FICO vs S&P

Discussion in 'Credit Talk' started by slppryslp, Sep 19, 2002.

  1. slppryslp

    slppryslp Well-Known Member

    I was looking up a couple of the stocks we talk about a lot on this board and pulled up a few of their charts... Here's how Fico(FIC) and Equifax(EFX) have been doing over the years compared to the S&P...Quite well it appears...

    I believe Experian is based in England and TransUnion is privately held.

    http://finance.yahoo.com/q?s=FIC&d=c&k=c1&c=efx,^gspc&a=v&p=s&t=my&l=on&z=l&q=l
     
  2. racer7949

    racer7949 Well-Known Member

    Here's last Friday's analyst's commentary from Value Line on Equifax:

    The stock price of Equifax is down 20% since our June report. Equifax's top line has been hurt by a number of issues, most notably weaker demand for credit reports. Indeed, credit card use has not been as strong as usual, due to volatility in the retail sector. Too, the direct marketing business has struggled, as customers are unwilling to spend large amounts until some clarity appears in the overall economy. Moreover, Equifax's international business remains depressed. Going forward, top-line weakness is likely to persist, as U.S. economic output is not expected to be as robust in the second half of this year as it was in the first quarter.

    Equifax's cost-cutting efforts are beginning to take hold. These initiatives, which commenced in the fourth quarter of 2001, are expected to generate $40 million in annual cost savings by yearend. The bottom line benefited from a 6% year-over-year reduction in expenses during the second quarter. We expect the cost-reduction initiatives to gain momentum in the second half of the year, helping Equifax to deliver over a 20% earnings gain in 2002.
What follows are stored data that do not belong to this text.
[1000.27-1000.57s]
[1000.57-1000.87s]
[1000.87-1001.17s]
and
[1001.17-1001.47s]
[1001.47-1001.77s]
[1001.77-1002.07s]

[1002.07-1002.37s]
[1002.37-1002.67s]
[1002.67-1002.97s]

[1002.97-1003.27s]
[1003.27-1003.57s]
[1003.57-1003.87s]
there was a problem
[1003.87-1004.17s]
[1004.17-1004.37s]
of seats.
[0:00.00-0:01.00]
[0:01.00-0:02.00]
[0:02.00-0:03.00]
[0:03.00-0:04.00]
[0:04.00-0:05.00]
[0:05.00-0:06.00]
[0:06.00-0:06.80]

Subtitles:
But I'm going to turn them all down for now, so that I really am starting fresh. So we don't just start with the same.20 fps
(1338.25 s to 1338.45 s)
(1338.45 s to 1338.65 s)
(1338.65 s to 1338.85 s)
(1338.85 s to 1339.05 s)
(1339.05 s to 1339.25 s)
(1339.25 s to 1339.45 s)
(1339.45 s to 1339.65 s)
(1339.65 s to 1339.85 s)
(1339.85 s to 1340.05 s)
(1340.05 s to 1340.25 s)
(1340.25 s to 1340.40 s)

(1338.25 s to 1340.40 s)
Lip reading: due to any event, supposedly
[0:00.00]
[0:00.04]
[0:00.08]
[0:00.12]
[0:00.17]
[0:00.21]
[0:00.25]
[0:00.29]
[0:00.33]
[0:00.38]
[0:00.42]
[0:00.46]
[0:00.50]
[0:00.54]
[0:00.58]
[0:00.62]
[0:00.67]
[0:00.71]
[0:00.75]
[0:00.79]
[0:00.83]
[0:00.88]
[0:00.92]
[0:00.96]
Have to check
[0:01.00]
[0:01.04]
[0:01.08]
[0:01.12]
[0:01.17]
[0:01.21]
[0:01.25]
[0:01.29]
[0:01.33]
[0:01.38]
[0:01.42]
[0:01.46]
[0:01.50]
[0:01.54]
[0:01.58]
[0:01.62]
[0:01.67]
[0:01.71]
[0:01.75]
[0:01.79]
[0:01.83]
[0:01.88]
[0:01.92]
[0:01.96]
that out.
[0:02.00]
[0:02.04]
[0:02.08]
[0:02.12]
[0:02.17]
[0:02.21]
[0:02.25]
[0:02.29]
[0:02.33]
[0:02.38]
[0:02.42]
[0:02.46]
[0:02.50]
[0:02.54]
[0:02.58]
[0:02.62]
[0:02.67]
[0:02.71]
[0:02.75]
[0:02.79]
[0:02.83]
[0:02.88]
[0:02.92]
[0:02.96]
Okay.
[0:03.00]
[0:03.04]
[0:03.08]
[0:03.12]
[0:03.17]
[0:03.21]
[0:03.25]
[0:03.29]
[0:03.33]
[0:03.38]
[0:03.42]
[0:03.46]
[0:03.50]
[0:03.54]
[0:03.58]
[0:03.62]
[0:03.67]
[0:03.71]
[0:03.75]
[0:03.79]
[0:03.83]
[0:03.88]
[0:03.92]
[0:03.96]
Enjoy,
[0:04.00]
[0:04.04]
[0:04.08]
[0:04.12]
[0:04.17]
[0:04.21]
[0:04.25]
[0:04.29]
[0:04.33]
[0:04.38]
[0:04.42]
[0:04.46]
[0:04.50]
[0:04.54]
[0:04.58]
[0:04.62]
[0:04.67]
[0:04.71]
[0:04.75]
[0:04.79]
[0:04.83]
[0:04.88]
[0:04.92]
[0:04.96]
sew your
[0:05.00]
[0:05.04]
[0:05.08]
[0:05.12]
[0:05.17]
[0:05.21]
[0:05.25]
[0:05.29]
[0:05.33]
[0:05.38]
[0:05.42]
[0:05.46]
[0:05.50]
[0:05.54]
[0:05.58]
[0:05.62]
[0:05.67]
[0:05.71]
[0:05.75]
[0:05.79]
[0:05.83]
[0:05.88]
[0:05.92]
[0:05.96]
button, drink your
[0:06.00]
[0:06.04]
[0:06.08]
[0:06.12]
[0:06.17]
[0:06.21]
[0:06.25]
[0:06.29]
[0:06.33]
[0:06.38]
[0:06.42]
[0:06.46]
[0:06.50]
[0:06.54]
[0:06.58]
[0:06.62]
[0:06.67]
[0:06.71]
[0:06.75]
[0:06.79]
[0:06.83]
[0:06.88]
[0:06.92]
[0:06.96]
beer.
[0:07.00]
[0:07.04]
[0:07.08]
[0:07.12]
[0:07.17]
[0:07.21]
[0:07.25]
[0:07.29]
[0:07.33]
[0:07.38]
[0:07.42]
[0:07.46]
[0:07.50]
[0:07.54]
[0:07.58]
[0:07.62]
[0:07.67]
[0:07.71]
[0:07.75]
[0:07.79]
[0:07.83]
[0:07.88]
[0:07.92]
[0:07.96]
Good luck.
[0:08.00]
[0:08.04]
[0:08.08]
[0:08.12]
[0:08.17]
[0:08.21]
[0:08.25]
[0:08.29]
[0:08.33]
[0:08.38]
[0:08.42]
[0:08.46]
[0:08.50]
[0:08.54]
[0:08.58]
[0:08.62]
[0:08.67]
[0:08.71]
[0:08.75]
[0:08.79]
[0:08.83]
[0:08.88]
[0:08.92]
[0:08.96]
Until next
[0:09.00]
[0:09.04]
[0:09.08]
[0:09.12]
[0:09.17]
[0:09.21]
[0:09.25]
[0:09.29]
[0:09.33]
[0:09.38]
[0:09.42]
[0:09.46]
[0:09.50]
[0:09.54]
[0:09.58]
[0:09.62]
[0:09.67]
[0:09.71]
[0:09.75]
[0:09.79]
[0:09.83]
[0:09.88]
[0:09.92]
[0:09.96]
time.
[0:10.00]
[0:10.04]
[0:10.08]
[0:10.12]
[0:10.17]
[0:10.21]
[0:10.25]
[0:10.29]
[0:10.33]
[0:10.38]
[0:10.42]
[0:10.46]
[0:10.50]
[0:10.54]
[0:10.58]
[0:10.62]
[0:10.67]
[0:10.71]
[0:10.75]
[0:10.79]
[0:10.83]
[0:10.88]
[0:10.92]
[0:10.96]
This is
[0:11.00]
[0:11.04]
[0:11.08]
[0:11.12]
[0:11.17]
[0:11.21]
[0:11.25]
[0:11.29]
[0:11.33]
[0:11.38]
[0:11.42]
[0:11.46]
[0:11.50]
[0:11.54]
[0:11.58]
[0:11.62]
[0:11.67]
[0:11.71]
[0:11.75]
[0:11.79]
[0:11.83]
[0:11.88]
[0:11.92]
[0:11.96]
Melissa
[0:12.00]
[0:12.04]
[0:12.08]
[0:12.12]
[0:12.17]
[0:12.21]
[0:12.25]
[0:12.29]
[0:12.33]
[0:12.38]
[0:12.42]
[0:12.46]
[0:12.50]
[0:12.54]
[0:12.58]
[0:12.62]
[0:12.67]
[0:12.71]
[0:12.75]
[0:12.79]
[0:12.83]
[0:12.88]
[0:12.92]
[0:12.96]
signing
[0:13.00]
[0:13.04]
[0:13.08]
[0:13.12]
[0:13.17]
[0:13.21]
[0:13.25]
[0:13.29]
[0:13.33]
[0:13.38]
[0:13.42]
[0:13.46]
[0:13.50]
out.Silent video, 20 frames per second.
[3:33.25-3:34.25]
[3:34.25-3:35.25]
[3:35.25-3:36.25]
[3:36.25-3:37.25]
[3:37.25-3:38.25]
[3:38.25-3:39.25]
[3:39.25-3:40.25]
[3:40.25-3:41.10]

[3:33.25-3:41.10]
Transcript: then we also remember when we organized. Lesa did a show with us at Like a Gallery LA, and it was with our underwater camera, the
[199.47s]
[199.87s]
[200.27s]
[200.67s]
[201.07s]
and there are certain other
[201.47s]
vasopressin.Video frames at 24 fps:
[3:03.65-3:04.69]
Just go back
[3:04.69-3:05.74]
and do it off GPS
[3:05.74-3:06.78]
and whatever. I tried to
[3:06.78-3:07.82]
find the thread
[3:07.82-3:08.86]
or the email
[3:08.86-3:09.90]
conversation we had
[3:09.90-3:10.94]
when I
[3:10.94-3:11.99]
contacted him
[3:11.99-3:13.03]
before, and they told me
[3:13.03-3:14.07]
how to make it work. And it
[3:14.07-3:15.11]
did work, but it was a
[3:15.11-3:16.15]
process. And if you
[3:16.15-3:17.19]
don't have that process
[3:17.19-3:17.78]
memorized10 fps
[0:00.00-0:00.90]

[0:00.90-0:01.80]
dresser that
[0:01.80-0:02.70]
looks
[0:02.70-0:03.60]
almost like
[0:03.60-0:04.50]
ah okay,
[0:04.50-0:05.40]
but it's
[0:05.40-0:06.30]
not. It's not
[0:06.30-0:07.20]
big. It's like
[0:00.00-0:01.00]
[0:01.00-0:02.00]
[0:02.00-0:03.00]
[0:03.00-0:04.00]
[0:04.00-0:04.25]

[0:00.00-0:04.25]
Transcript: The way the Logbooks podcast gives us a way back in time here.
    Meanwhile, Equifax's long-term success will depend on the company's ability to leverage its consumer credit information business into new markets and products. Equifax recently announced four significant events. The company's Homeland Defense business was recently selected to facilitate the USA Patriot Act compliance, which identifies high-risk individuals, companies, and groups. Second, McKesson, a leading provider of healthcare information management, chose EFX's Decision Power technology to facilitate its patient registration process. Third, Equifax continues to expand its Small Business Financial Exchange, which enables financial institutions to assess the risk of their small-business customers. Last, EFX purchased Naviant, a provider of precision eMarketing solutions, for $135 million. It should be accretive by roughly $0.05 a share to earnings beginning in 2003. These four events should strengthen EFX's revenue stream, although the impact on overall revenue growth is still too early to predict.

    This equity has below-average appreciation potential out to 2005-2007.

    William G. Ferguson September 13, 2002
     
  3. slppryslp

    slppryslp Well-Known Member

    hmm the chart doesn't come up quite right because a comma in it throws it off(wrong time frame). Just cut and paste the link into your browser. Its really surprisisng how well Equifax and Fico have done over the long haul.